In Scapa Dryer Fabrics, Inc. v. Knight, a case from the Supreme Court of Georgia, defendant was a textile maker that produced a product known as dryer felts. These are the felt liners that are placed on the doors or door opening of clothes dryers to keep the heat inside the machine when they are operating. They made these dryer felts during the 1970s at one of their factories.
According to court documents, plaintiff worked at this factory from the late 1960s through the early to mid 1970s, and this factory contained boilers and pipes that were lined with asbestos insulation. Asbestos yarn was also used in the manufacture of some of its products, including the dyer felt.
Plaintiff was an independent contractor at the facility. Roughly four decades after he stopped working at this particular plant, he was diagnosed with malignant mesothelioma. As our Boston mesothelioma injury attorneys can explain, malignant mesothelioma is a very rare cancer, but nearly all cases were caused by exposure to asbestos at some point in the patient’s life.

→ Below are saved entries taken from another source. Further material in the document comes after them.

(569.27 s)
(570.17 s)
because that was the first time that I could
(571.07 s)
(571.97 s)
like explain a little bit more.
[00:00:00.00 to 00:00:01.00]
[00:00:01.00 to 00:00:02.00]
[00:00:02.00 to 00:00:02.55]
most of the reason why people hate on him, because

It is also not uncommon for it to take between 20 and 50 years for a patient to become diagnosed with malignant mesothelioma. The reason for this is because when a patient is exposed, the fibers can become lodged in a protective layer of tissue of known as the mesothelium. Once trapped, there is no way for the body to expel the fibers, and doctors do not have a way to do so either. Over time, they will metastasize into the fibers and then once the disease is in an advanced stage, the patient will typically develop symptoms and go to the doctor. At this point, he or she will typically be told there is only a short time left to live.

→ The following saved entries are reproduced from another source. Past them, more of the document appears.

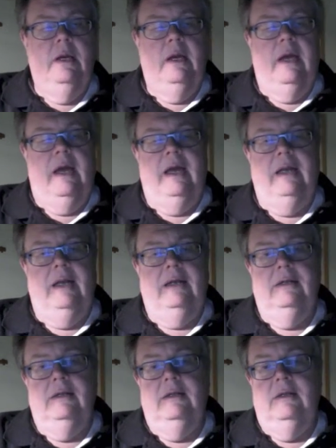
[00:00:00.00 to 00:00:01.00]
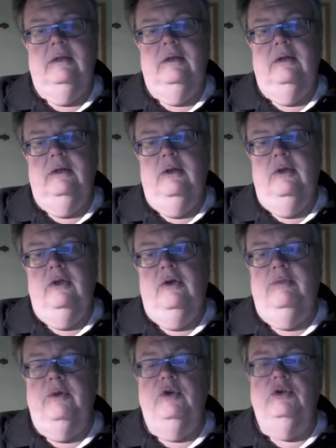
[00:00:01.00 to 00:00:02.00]
And though
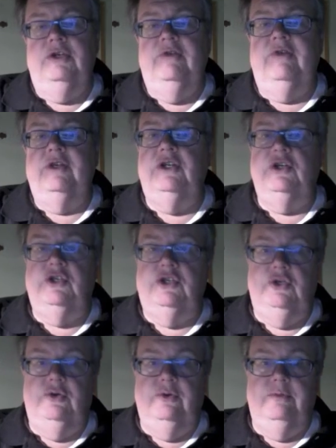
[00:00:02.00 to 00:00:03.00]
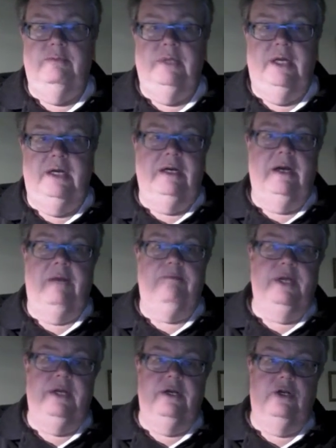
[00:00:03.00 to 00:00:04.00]
most of us assumed that it had
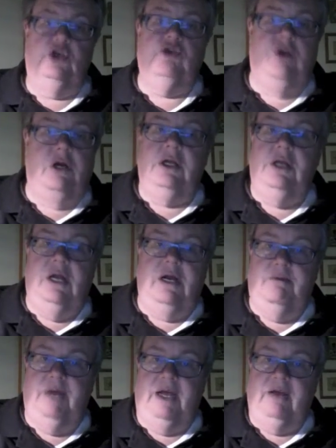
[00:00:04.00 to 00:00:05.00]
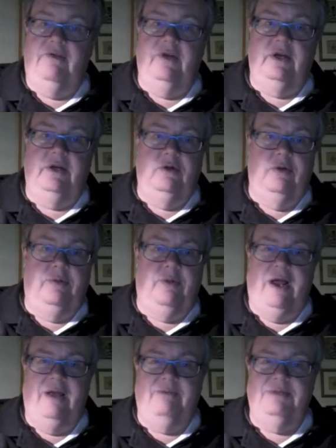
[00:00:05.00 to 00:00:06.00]
been a truck that had backfired or
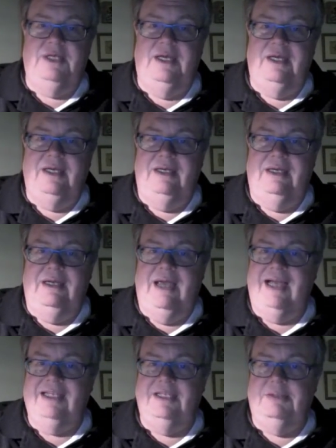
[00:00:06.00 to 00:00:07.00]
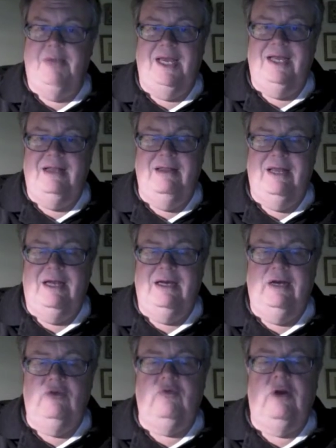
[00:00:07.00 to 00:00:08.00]
perhaps a gas main that
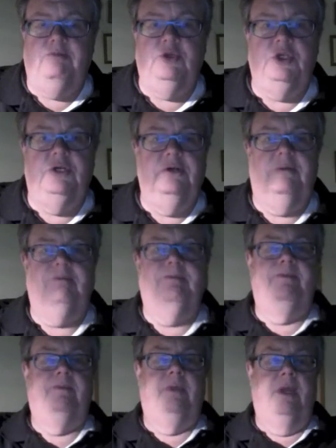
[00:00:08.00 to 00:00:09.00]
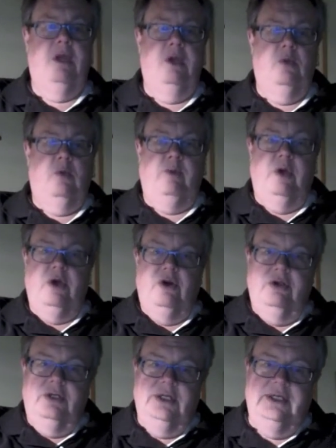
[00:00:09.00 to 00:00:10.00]
had ruptured, when we
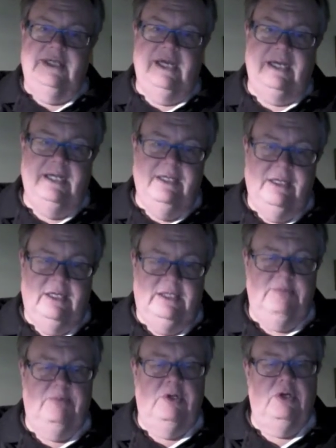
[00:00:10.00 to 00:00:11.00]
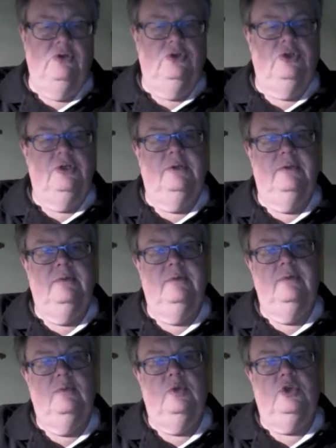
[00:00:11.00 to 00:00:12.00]
heard the second explosion,
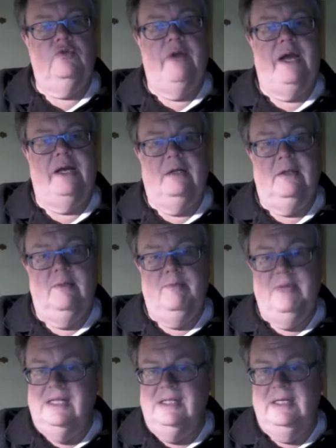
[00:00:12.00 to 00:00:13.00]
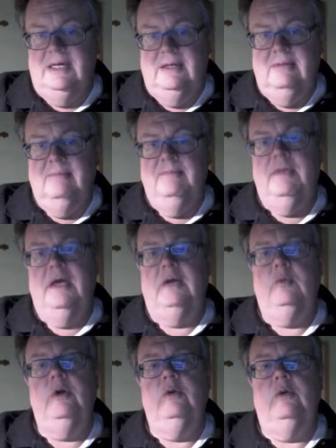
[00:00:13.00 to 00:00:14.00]
which rattled the building that
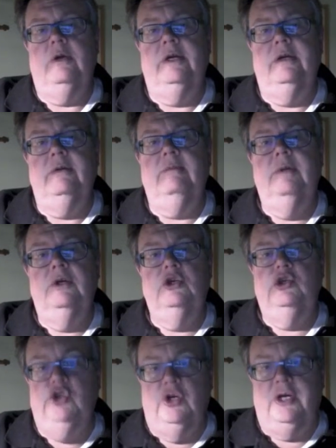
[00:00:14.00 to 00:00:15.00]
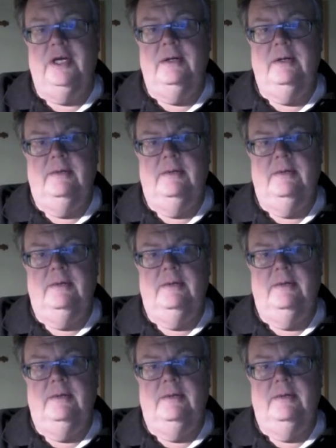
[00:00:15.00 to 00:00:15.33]
we were in, shook it,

In Scapa, the jury found the factory owner to be responsible for plaintiff’s mesothelioma and awarded him more than $4 million in damages. Defendant appealed this verdict on grounds that the trial court erred in admitting the testimony of an expert witness. This witness was a doctor who testified as to his opinion that if plaintiff was exposed to asbestos while working for defendant, that would have been the cause of malignant mesothelioma later in life, which was the subject of this lawsuit. He said it would not matter how much exposure there was, since even a small amount was enough to cause the deadly disease.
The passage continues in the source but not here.